Da kam mir ein wunderbarer Gedanke und ich eilte zurück in mein Abteil zu meinen alten, zerbeulten Lederkoffer. Daraus kramte ich meine Reiseapotheke hervor und eilte zu den beiden zurück. Ein bewährtes Mittelchen gegen Kopfweh kam zum Einsatz.


Diese gute Tat sollte nicht ohne Folgen bleiben, denn es dauerte nicht lange und die Mutter fühlte sich befreit vom quälenden Kopfweh und überschwänglich dankte sie mir und schaute mich ganz herzlich mit leuchtenden Augen an.
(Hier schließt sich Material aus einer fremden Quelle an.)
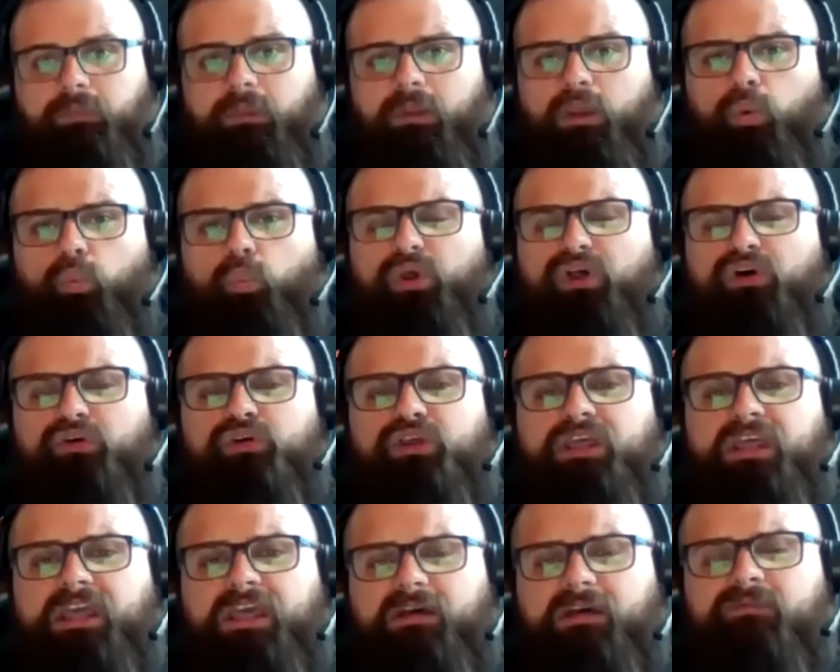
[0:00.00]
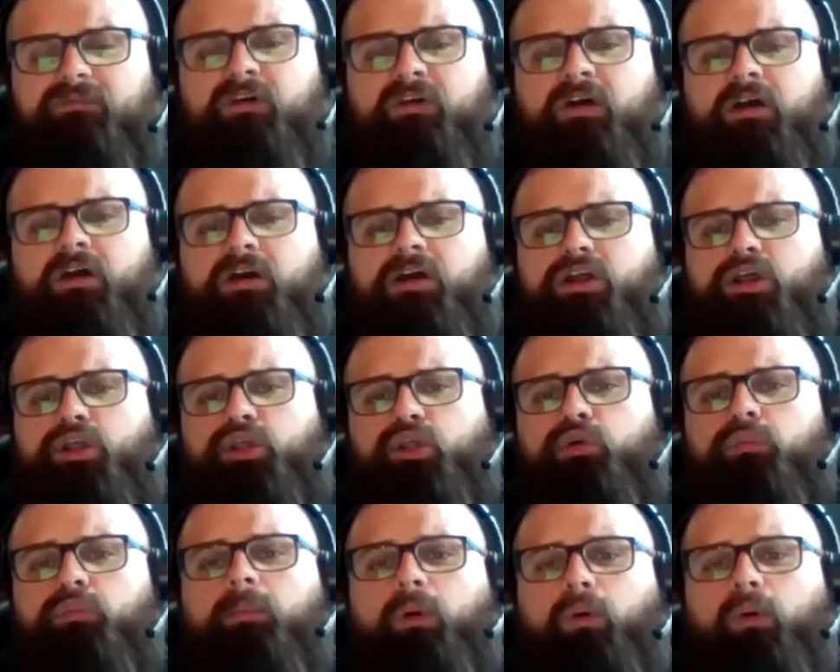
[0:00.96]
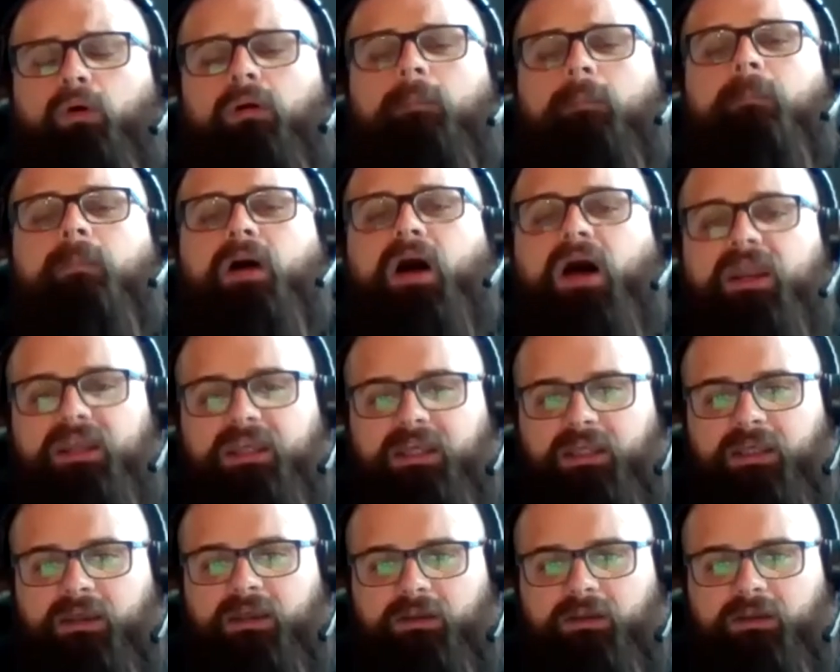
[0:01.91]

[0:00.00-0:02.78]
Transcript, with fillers: will give you more money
An diesem und auch am darauf folgenden Tag waren saßen wir oft zusammen, während indessen dieses Jugoslawien immer noch an den Fenstern vorbeizog und ich fand es auf einmal wunderschön.


Auch die kürzeren Etappen durch Bulgarien und Griechenland verflogen wie im Flug und bald schon erreichten wir die türkische Grenzstation - Edirne. Der Zug legte dort einen kurzen Aufenthalt ein und es bot sich uns die Gelegenheit, gefahrlos die Fenster zu öffnen und den Zug für kurze Zeit verlassen zu können.
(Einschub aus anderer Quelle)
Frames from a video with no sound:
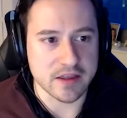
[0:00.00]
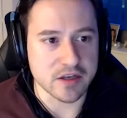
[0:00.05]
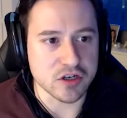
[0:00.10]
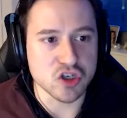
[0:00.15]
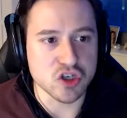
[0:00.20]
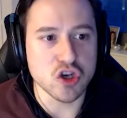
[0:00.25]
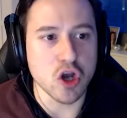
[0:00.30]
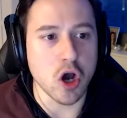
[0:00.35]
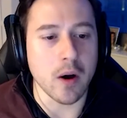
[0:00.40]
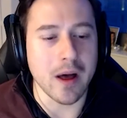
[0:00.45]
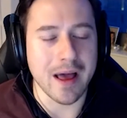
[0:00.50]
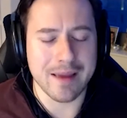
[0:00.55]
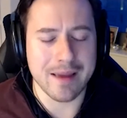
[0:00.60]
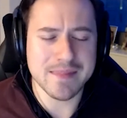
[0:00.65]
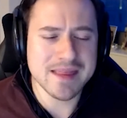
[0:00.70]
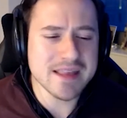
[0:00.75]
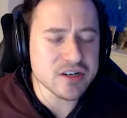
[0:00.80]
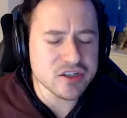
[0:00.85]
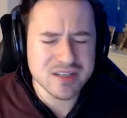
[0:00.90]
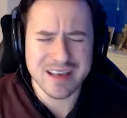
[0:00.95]
There's
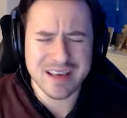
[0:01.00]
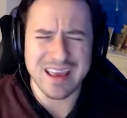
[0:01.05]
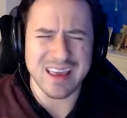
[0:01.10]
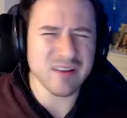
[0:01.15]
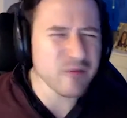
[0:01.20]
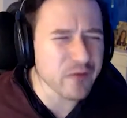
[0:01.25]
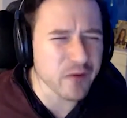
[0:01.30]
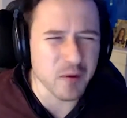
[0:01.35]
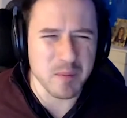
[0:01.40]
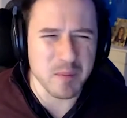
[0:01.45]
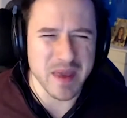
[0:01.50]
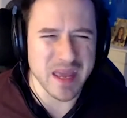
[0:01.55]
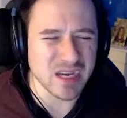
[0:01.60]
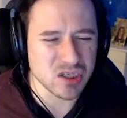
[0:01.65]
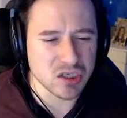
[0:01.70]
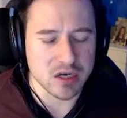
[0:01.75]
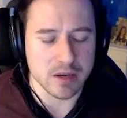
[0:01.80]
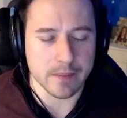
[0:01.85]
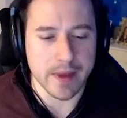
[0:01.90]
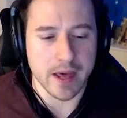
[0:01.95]
there's
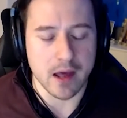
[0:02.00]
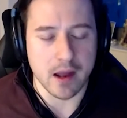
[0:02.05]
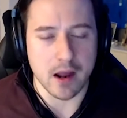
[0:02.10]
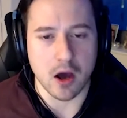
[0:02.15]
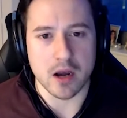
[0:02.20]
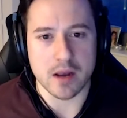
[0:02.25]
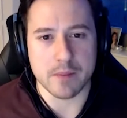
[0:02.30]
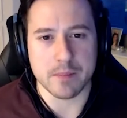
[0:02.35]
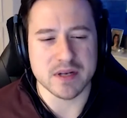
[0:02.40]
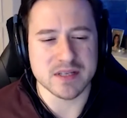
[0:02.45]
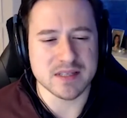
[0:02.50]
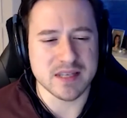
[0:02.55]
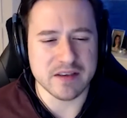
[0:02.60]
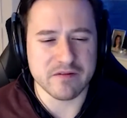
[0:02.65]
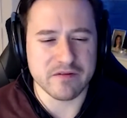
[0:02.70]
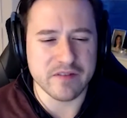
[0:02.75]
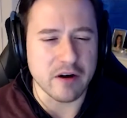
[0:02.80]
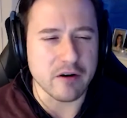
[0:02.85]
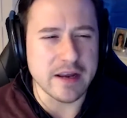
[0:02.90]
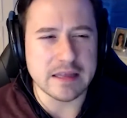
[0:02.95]
information on it, but it's
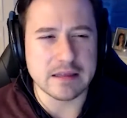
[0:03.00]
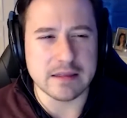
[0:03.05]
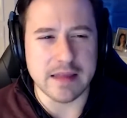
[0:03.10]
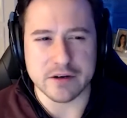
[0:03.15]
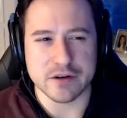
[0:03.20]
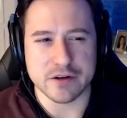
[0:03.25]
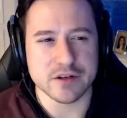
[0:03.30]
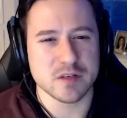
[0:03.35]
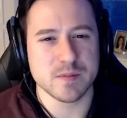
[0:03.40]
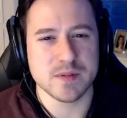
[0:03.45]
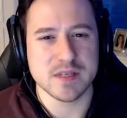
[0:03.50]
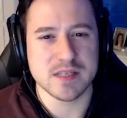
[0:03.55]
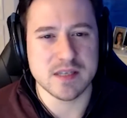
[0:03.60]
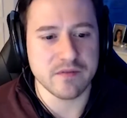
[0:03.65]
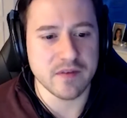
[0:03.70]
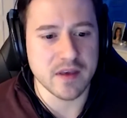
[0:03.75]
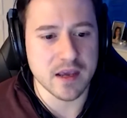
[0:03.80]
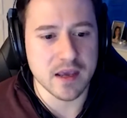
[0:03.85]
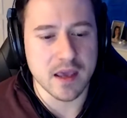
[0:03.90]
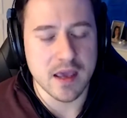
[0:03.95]
very lender
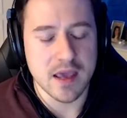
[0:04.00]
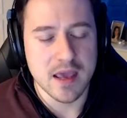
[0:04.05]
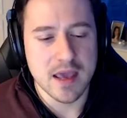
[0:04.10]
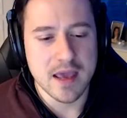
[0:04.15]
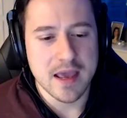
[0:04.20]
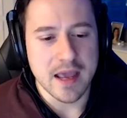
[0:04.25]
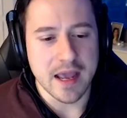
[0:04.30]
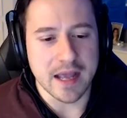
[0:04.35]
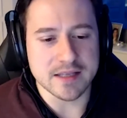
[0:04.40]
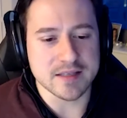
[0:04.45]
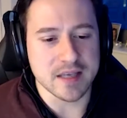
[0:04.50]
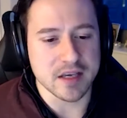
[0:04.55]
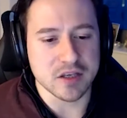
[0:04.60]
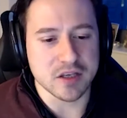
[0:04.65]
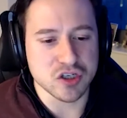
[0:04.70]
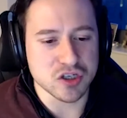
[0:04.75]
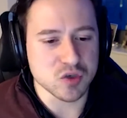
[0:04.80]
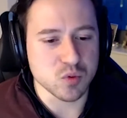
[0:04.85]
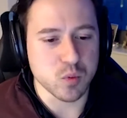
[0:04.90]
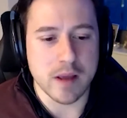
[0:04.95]
specific. It's
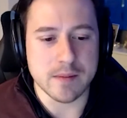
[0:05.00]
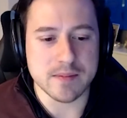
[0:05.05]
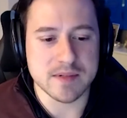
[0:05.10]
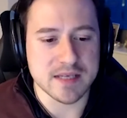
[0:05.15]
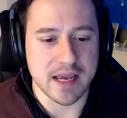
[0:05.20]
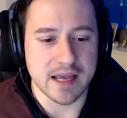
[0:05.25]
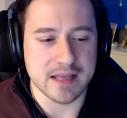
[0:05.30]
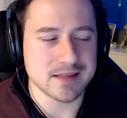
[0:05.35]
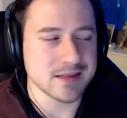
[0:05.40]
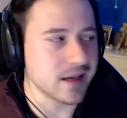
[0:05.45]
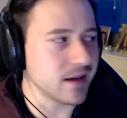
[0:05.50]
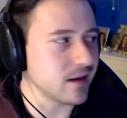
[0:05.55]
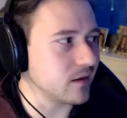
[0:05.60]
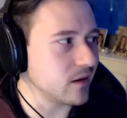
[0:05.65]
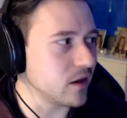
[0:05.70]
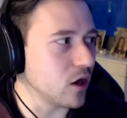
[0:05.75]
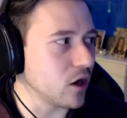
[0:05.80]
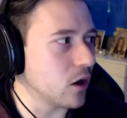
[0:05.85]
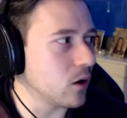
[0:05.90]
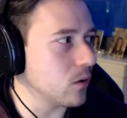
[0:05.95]
just website. It's
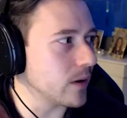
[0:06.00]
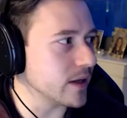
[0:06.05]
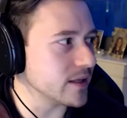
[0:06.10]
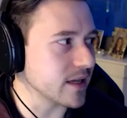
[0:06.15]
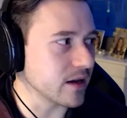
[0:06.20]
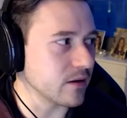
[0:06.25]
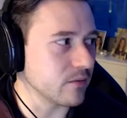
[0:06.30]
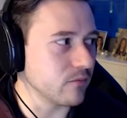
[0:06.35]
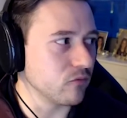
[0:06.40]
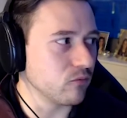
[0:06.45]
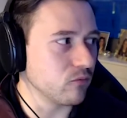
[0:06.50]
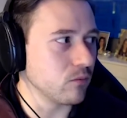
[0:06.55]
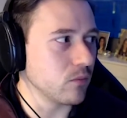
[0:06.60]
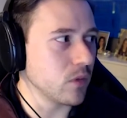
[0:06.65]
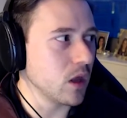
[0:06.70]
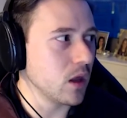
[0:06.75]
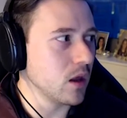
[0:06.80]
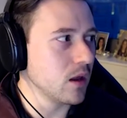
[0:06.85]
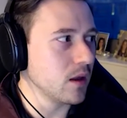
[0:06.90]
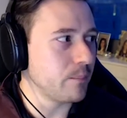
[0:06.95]
it's
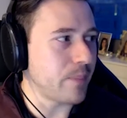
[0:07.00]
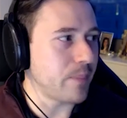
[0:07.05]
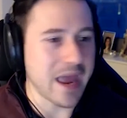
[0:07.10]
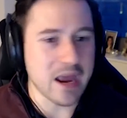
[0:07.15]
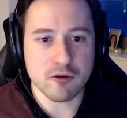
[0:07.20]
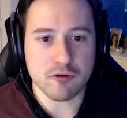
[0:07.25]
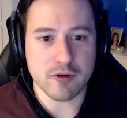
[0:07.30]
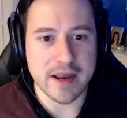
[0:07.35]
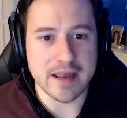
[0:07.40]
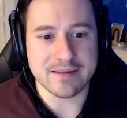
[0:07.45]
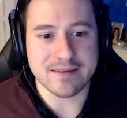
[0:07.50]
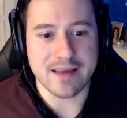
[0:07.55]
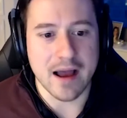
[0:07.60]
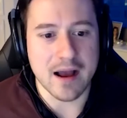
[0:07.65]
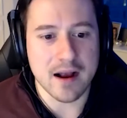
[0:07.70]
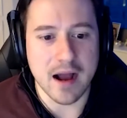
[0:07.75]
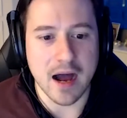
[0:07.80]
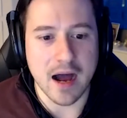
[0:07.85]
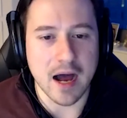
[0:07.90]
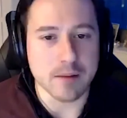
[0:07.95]

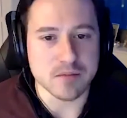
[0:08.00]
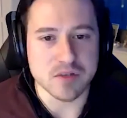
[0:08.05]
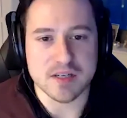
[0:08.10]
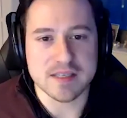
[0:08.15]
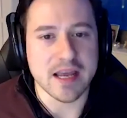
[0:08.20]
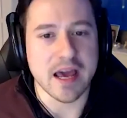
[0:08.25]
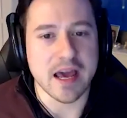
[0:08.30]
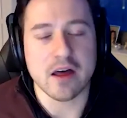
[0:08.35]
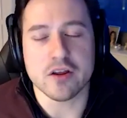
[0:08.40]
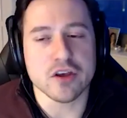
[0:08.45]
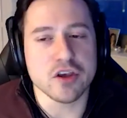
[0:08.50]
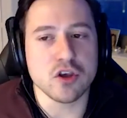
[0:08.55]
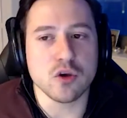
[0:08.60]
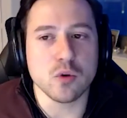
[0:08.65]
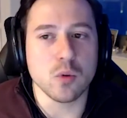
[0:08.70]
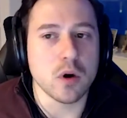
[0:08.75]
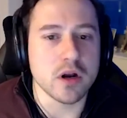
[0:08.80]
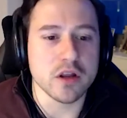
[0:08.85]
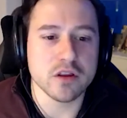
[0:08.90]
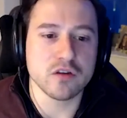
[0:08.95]
bankrate.com just telling
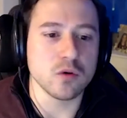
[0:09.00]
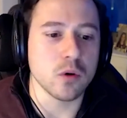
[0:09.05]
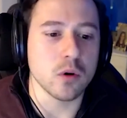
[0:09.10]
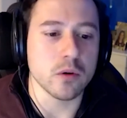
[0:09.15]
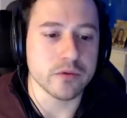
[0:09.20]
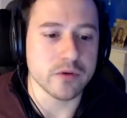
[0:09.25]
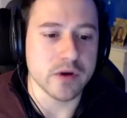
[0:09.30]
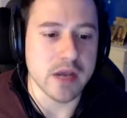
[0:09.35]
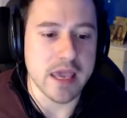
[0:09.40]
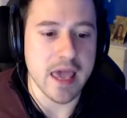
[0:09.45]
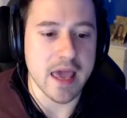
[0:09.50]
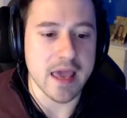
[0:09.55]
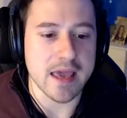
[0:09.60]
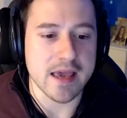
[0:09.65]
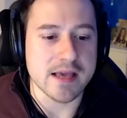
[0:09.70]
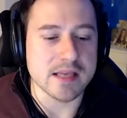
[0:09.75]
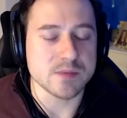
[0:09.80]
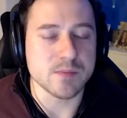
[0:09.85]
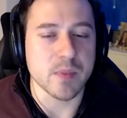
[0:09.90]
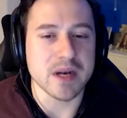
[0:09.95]
you what a
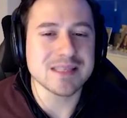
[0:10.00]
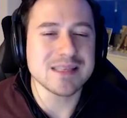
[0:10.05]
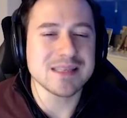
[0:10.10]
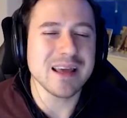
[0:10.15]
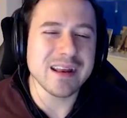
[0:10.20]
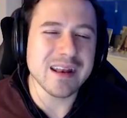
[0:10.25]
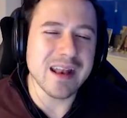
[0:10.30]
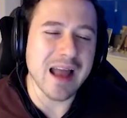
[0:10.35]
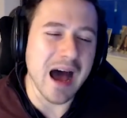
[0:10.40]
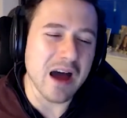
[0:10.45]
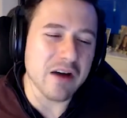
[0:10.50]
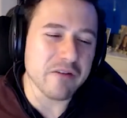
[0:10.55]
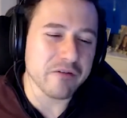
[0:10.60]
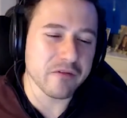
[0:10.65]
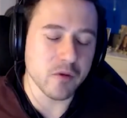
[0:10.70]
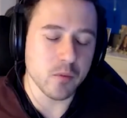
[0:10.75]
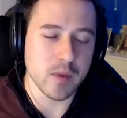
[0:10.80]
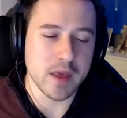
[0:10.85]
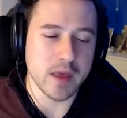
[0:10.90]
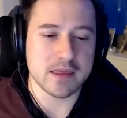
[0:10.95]
203K is, but it's not
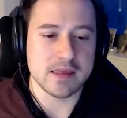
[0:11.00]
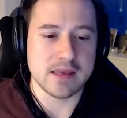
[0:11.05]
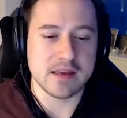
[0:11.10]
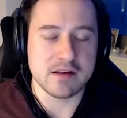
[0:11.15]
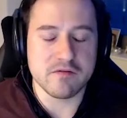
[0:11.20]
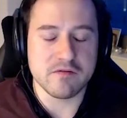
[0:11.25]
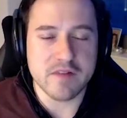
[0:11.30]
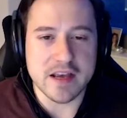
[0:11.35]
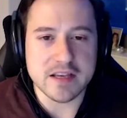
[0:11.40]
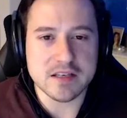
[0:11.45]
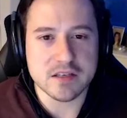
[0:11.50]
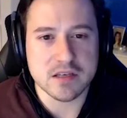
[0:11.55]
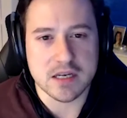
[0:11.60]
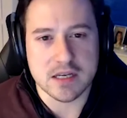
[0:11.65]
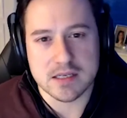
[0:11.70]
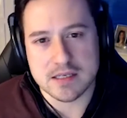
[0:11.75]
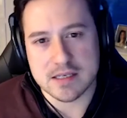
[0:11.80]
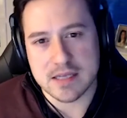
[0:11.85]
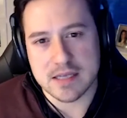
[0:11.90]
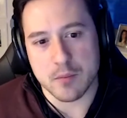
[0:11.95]
from the
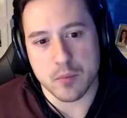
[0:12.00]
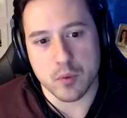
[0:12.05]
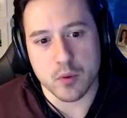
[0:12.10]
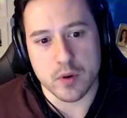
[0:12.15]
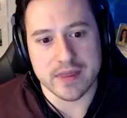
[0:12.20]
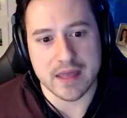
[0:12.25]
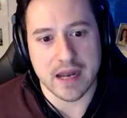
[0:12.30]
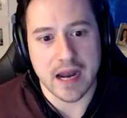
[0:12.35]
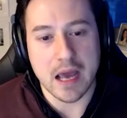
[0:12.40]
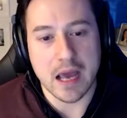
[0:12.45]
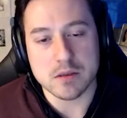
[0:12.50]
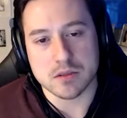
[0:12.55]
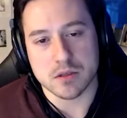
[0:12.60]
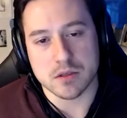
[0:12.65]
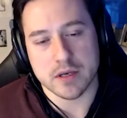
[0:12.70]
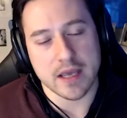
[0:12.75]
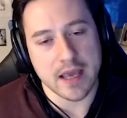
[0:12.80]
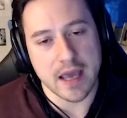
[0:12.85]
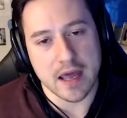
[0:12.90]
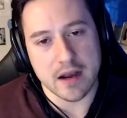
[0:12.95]
investing standpoint that I was
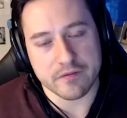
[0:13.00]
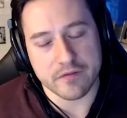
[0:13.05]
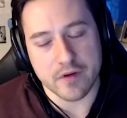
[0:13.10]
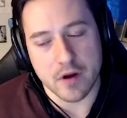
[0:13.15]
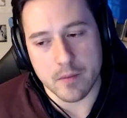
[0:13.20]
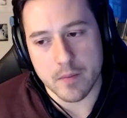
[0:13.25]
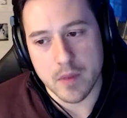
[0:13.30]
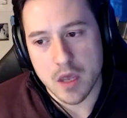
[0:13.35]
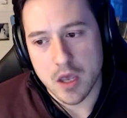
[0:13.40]
looking at it from.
Man muss wissen, dass man bei türkischer Lokomotivkohle kein Fenster verfrüht öffnen konnte, denn die Lokomotive spie fortwährend pechschwarze Wolken aus und stach allzu Neugierige mit schwarzem Russ und Funkenhagel ins Gesicht. Mit schrillen Pfiffen wurde die Weiterfahrt des Zuges angekündigt und spätestens bei der Abfahrt wird es Zeit, die Fenster zu schließen.


Der Gipfel des Wohlwollens war schließlich die Einladung der Mutter, doch zwei Tage mit ihr und der Tochter in Istanbul zu verbringen, um von der Fülle der Sehenswürdigkeiten wenigstens ein paar gesehen zu haben.


Obwohl ich noch recht unerfahren war, vor allem im Umgang mit jungen Damen, schien mir das Glück in jenen Tagen hold zu sein.



2.3  DAS MUSS ICH NOCH ERZÄHLEN


.....Ich glaube, jetzt erreichen wir Istanbul! rief Ayse und zog mich mit an einen freien Fensterplatz im Gang des Zuges.


Nun war es endlich soweit oder sollte ich darüber traurig sein, dass die Zeit so schnell davonlief? Es war der dritte Tag gegen frühen Abend im August 1970 und die Vorstellung, die sich uns bot, war so großartig, dass kein Reisender sich das entgehen ließ: Die Einfahrt nach Istanbul.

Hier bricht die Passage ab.